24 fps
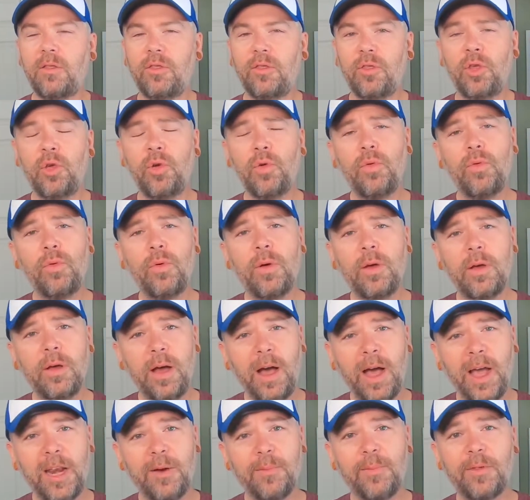two
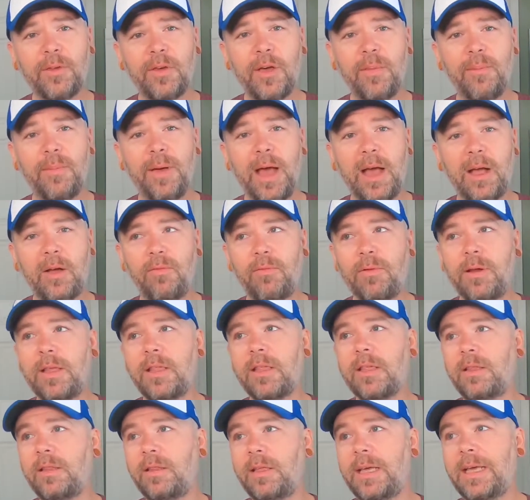items come back
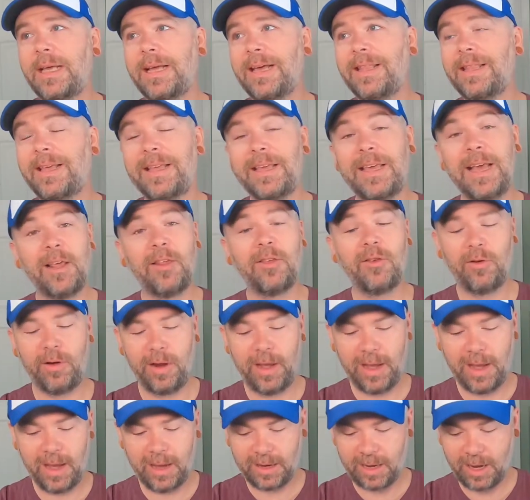recently, and then
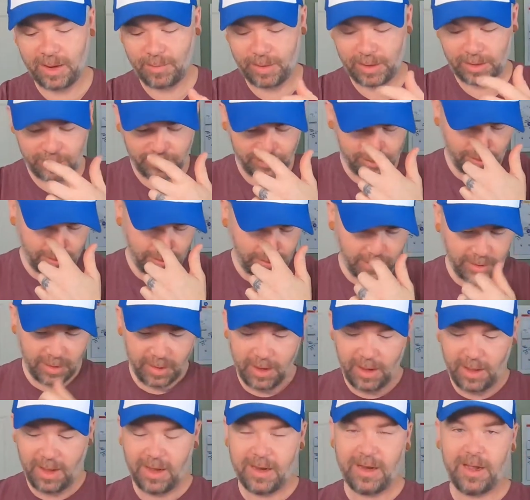yesterday I got my third.
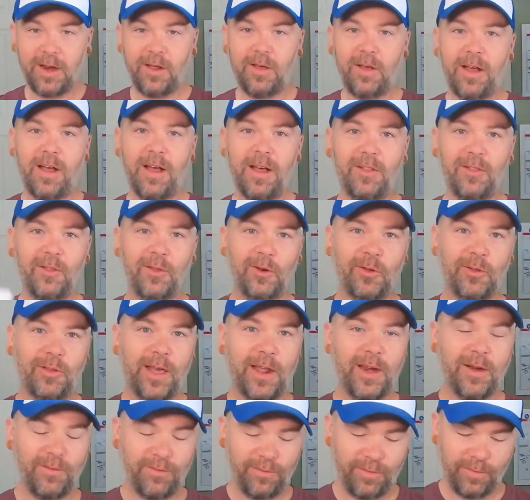I got a little
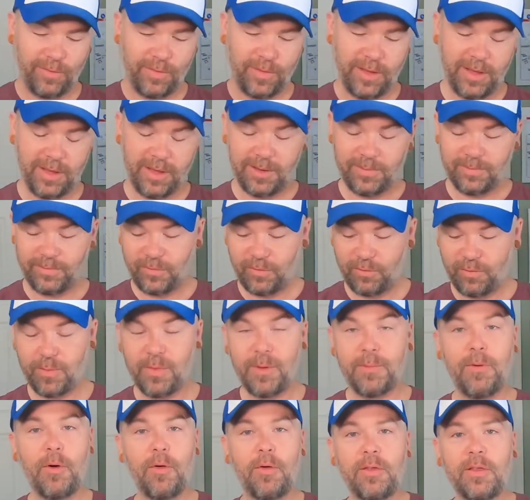letter from
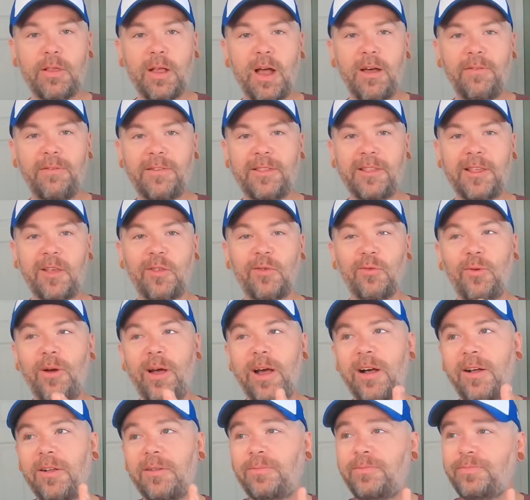the post office as
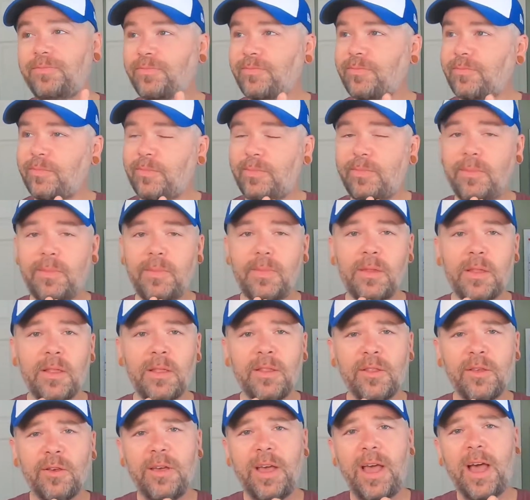well.
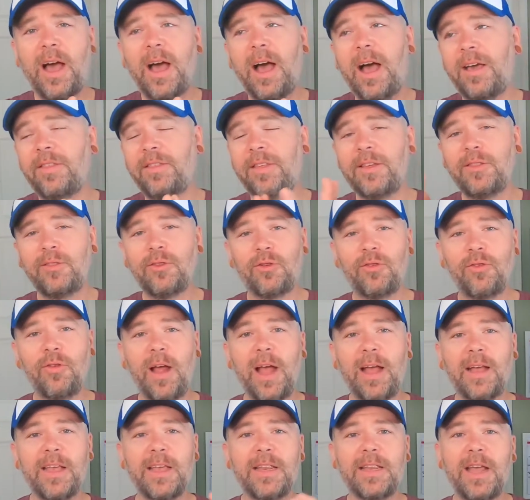So yeah, I think they're
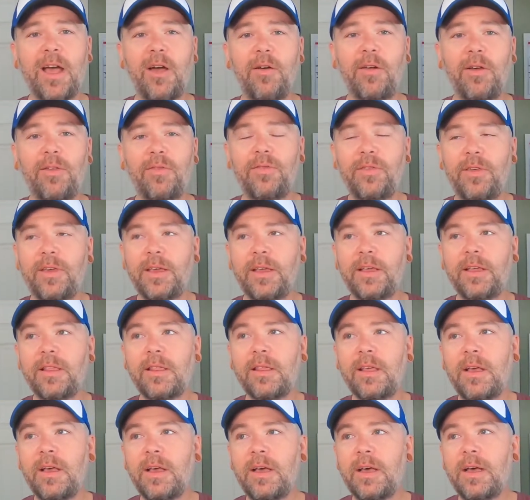cracking down on things.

_ _ _ _ _

§ **Activity**: What is wanted is an exact copy of the lines from the line with "items come back" through the end of the records, both ends included, pictures excluded.

§ **Finished exercise**:
items come back
recently, and then
yesterday I got my third.
I got a little
letter from
the post office as
well.
So yeah, I think they're
cracking down on things.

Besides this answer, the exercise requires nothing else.